Роман Кириллович самым неприятным образом скрипнул зубами. Ведь два с половиною года записка пролежала под сукном! Просто пролежала — и все, никто и не подумал ходу давать. А ведь каких трудов стоило добраться до этих бумаг, сколько времени ушло зряшно! Предатели они там все или идиоты? Верней всего — идиоты-предатели.
А это еще что такое?
«Ах, где те острова,
Где растет трын-трава
Братцы!
Где читают Pucelle
И летят под постель
Святцы.
Где Сперанский попов
Обдаёт, как клопов
Варом.
Где Измайлов-чудак
Ходит в каждый кабак
Даром».
Напротив фамилии «Измайлов» рвущий бумагу карандаш Романа Кирилловича начертал: «Который?» Дальше шло еще несколько листочков со стихотворениями, но глядеть их Сабуров не стал, сочтя за безделицу. Имен в оных больше не было, разве что Бонапарт-покойник промелькнул, но уж это, так сказать, аллегория. Поленился Платон, мог бы не совать лишней дряни.
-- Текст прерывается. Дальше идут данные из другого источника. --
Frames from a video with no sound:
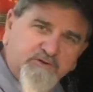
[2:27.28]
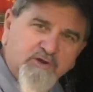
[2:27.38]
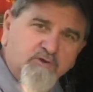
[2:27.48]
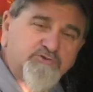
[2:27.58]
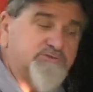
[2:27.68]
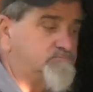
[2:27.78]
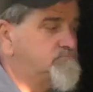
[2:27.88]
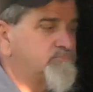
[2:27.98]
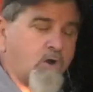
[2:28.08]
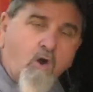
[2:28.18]
coach
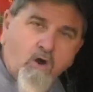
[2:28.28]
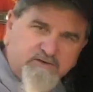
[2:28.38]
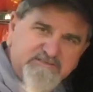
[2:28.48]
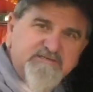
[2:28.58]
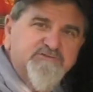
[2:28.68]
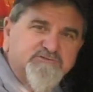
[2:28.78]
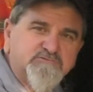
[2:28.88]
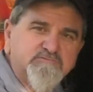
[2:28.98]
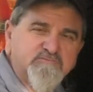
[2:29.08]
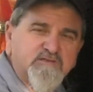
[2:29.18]
on a diesel
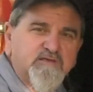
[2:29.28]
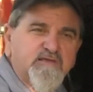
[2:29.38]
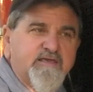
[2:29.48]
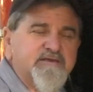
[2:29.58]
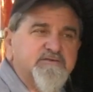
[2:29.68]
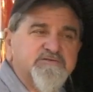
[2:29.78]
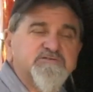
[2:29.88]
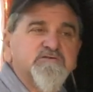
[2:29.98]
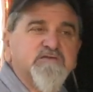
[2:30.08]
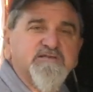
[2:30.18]

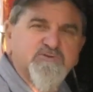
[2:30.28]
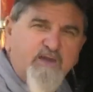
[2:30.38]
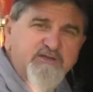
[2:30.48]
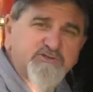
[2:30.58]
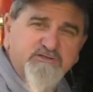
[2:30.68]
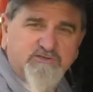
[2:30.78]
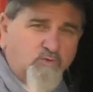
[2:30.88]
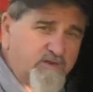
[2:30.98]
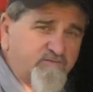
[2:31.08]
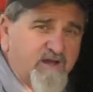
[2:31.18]
is inspection at
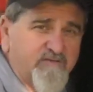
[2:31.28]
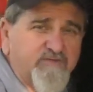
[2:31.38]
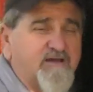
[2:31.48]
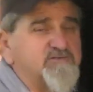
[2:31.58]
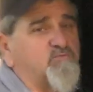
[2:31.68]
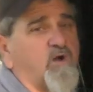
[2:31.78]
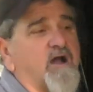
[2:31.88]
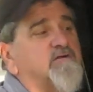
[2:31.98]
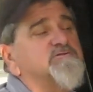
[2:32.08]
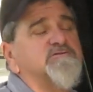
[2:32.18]
25,000
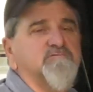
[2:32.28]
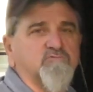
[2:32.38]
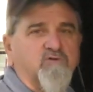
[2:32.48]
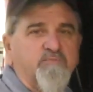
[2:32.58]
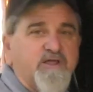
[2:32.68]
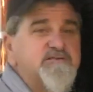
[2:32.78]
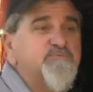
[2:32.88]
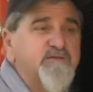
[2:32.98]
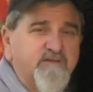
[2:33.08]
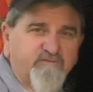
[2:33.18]
miles,
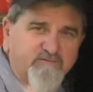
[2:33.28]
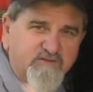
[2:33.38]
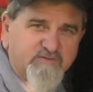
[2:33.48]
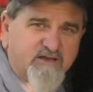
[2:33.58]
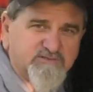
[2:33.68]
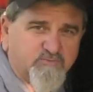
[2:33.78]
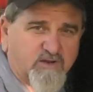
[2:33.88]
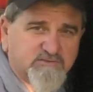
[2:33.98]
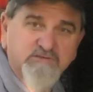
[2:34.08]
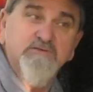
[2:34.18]
replacement at 50,000
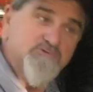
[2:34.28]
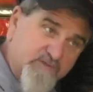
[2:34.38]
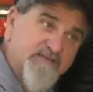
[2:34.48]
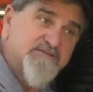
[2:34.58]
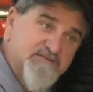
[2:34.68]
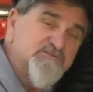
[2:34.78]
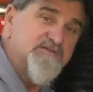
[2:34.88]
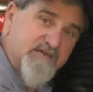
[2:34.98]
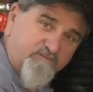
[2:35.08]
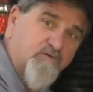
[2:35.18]
miles. So that tends to
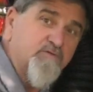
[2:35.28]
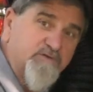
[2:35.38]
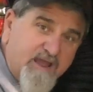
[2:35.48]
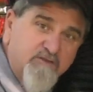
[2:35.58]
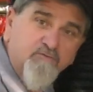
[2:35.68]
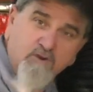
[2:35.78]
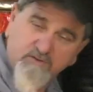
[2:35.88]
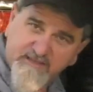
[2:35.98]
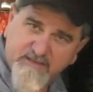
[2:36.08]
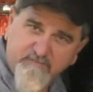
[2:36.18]
get further down the road
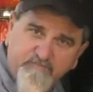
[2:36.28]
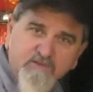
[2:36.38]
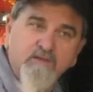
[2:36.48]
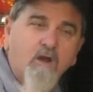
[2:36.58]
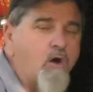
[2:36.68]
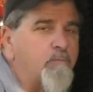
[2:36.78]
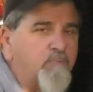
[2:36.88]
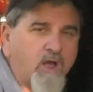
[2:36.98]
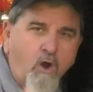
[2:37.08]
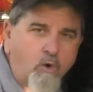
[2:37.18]
again.
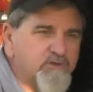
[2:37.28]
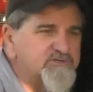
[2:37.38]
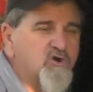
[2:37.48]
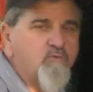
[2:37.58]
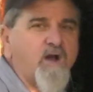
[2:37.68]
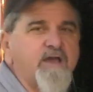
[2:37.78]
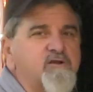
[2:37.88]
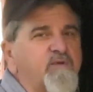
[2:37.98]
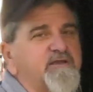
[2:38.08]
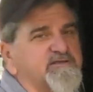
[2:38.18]
But always go by
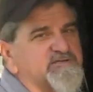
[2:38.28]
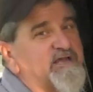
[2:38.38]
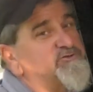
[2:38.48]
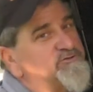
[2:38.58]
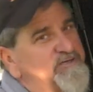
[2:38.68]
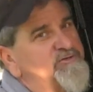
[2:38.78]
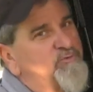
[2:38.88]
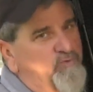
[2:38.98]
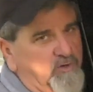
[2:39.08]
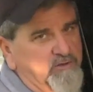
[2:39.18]
your maintenance schedule in
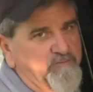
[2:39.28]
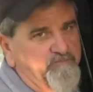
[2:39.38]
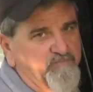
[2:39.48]
your book.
А вот здесь Платон молодцом: по Пестелю все собрал в одну папку. Верно, думает, что диктатор и есть Пестель. Так ли оно, дьявол их всех разберет, да только сей мерзавец — особого калибра даже в сих рядах.
«У себя в Вятском пехотном подвергает солдат жестокому обращению, есть смертные случаи под наказаньями. После каждой смерти либо увечья видом и речами изображает сострадание, говоря, что-де злобствует не по своей воле, но исключительно ради повиновения Государю Александру Павловичу. Слова в точности: „мне, ребяты, так же больно вас калечить, как вам терпеть, да царь-отец иначе и меня не помилует“».